Selbst erstklassige US-Treasuries, die als «sicherer Hafen» gelten, erlitten in jenem Jahr zweistellige Verluste. Diese schmerzhaften Erfahrungen lassen sich nicht einfach auslöschen. Zudem lässt die Umkehrung der Zinsstrukturkurve – also höhere Renditen bei kürzeren Laufzeiten als bei langen – Cash attraktiver erscheinen. Die Übernahme des Laufzeitrisikos wird einfach nicht belohnt.

Dabei haben auch Unternehmensanleihen und Aktien potenziell einiges zu bieten. Anleger sollten nach Anlagen Ausschau halten, die Risiken angemessen kompensieren und einen Puffer gegen Volatilität darstellen. Momentan bieten bestimmte Hochzinsanleihen und Schwellenländer einen guten Schutz vor Rückschlägen. Durch Anlagen mit kurzer Restlaufzeit lassen sich einige Risiken der zinspolitikbedingten Volatilität vermeiden. Die Breakeven-Renditen – also die Schwelle, ab der Anleger Geld verlieren – gehören insgesamt zu den höchsten seit zehn Jahren. Ausserdem sind da natürlich noch Aktien.

An den Aktienmärkten hat die Volatilität nachgelassen, obwohl die Bewertungen – besonders in manchen Sektoren – relativ hoch sind und die effektive Duration dieser Anlagen lang ist. Aktien haben – für viele überraschend – den geldpolitischen Straffungszyklus besser überstanden als Anleihen, weil es in der Hand der Unternehmen liegt, auf veränderte Bedingungen zu reagieren.
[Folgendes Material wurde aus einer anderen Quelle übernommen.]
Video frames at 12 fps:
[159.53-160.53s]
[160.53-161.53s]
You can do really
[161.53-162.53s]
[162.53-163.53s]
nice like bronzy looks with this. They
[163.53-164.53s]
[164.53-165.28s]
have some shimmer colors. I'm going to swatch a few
Wenn sich das wirtschaftliche Umfeld wandelt, kann das Management das Geschäftsmodell überarbeiten und Strategieanpassungen vornehmen. Zu erkennen ist dies daran, wie schnell sich die Unternehmensgewinne erholt haben, die unter der steigenden Inflation zunächst sehr gelitten hatten.

«Cash ist also nicht alles und könnte am Ende sogar mehr schaden als nutzen»
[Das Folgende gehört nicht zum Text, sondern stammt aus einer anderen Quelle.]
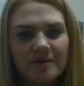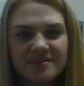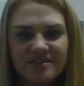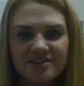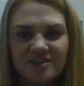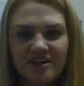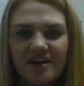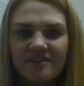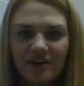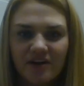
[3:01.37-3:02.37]
composition
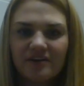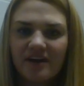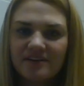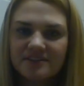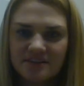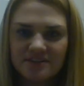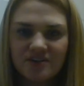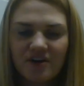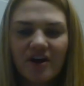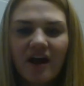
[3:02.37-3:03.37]
and their analysis
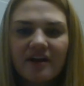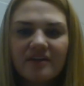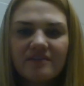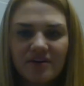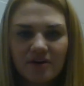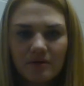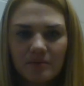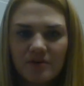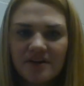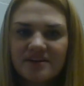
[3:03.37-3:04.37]
are highly
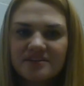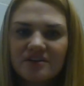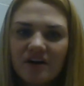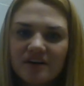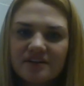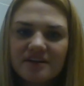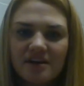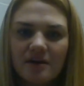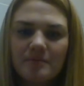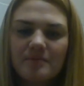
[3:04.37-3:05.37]
variable, it is hard to
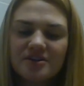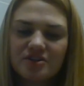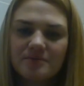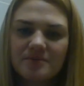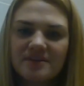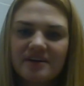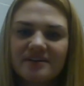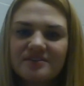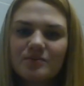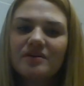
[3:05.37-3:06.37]
get a measurement that
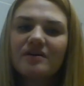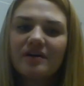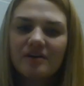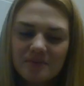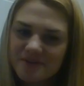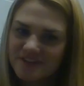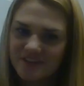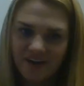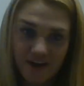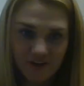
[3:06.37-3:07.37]
is
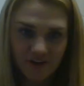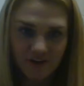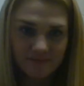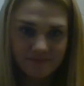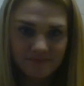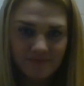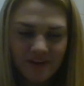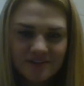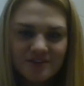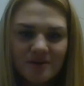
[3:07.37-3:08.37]
100% accurate.
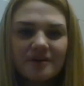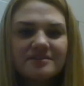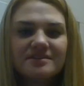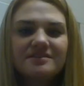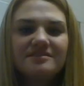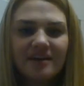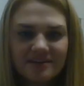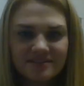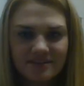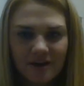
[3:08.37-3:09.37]
So in
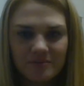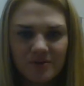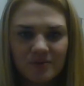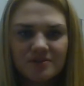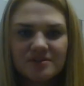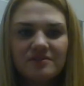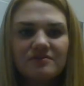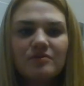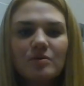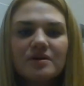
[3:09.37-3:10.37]
today's lab, you will see
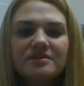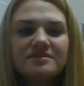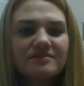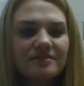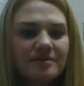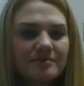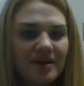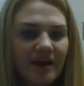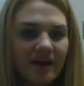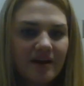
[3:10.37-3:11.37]
4 different
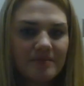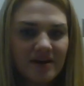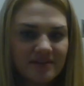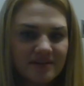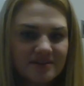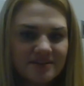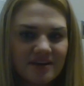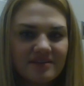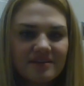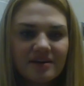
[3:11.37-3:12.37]
BIA methods
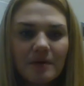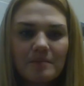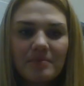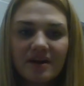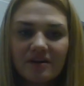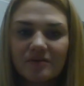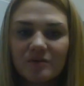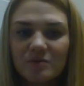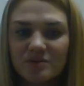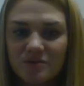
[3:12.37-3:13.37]
and then compare the
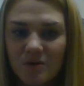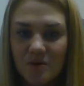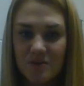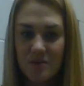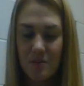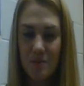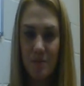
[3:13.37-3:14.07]
results.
Diese Widerstandsfähigkeit und die Tatsache, dass es den meisten Ländern dieses Jahr dank sinkender Zinsen gelingen dürfte, das Risiko einer Rezession abzuwenden, schaffen gute Voraussetzungen für Aktien und damit die Renditen für Anleger.

Wenn die vergangenen Jahre etwas gezeigt haben, dann, dass sich Risiken nicht vermeiden lassen. Selbst Geldmarkt-Instrumente kamen beim Zusammenbruch von Lehman Brothers und der dadurch ausgelösten weltweiten Finanzkrise von 2008 nicht ungeschoren davon. Was Anleger brauchen, ist eine Sicherheitsmarge, ein Polster, das ihnen über Marktturbulenzen hinweghilft.

Für fast jedes Risikoprofil verspricht eine Diversifizierung des Portfolios über die gesamte Kapitalstruktur der Märkte hinweg dank der Sicherheitsmarge, die die Renditen und Spreads derzeit bieten, bessere Ergebnisse als das Festhalten an Cash-Anlagen. Cash ist also nicht alles und könnte am Ende sogar mehr schaden als nutzen.


Shaniel Ramjee stiess 2014 als Senior Investment Manager im Multi-Asset London Team zu Pictet Asset Management. Vor Pictet arbeitete er sieben Jahre bei Barings Asset Management als Investment Manager. Er hat einen Master in Finanzen von der Universität St. Andrews und einen BA Hons in Wirtschaft und International Business von der University of North Carolina in Chapel Hill, USA. Er ist Chartered Financial Analyst (CFA) und verfügt über das Investment Management Certificate (IMC).